▶ [Work instruction]
Give back exactly the lines that run from the beginning of the entries to the line containing "[00:00:00.67]", both included, and nothing else.

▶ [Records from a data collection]
-------------------------

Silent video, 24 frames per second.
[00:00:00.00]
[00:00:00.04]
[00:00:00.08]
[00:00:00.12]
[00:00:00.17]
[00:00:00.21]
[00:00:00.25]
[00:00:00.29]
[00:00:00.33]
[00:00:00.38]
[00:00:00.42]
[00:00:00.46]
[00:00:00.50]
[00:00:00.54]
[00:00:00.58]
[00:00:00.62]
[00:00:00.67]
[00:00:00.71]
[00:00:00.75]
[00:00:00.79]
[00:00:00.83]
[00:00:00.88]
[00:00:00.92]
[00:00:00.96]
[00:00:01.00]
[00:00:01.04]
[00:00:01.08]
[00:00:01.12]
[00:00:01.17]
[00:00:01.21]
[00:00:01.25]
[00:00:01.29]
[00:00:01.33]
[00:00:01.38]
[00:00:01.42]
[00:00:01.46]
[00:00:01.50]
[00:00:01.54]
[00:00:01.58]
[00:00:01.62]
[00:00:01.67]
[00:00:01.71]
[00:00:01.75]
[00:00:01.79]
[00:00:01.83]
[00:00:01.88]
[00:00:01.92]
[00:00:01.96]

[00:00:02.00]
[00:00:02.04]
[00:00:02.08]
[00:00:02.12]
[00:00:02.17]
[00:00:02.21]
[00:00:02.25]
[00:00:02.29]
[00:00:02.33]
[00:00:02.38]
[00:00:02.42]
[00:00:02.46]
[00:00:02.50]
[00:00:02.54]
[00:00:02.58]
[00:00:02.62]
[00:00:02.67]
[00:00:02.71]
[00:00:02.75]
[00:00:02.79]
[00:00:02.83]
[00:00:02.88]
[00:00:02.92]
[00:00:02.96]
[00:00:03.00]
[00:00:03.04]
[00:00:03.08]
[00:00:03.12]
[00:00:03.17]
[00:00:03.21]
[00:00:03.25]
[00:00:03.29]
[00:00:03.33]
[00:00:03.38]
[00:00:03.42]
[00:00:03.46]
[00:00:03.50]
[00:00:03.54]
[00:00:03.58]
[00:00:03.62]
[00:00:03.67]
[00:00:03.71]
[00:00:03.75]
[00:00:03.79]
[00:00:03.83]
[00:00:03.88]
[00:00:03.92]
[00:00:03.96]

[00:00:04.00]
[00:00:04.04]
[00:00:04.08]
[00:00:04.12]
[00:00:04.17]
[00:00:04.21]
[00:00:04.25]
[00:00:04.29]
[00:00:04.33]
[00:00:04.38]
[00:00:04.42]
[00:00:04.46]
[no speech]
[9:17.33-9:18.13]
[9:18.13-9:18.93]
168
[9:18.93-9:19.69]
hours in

-------------------------

▶ [Answer to this exercise]
Silent video, 24 frames per second.
[00:00:00.00]
[00:00:00.04]
[00:00:00.08]
[00:00:00.12]
[00:00:00.17]
[00:00:00.21]
[00:00:00.25]
[00:00:00.29]
[00:00:00.33]
[00:00:00.38]
[00:00:00.42]
[00:00:00.46]
[00:00:00.50]
[00:00:00.54]
[00:00:00.58]
[00:00:00.62]
[00:00:00.67]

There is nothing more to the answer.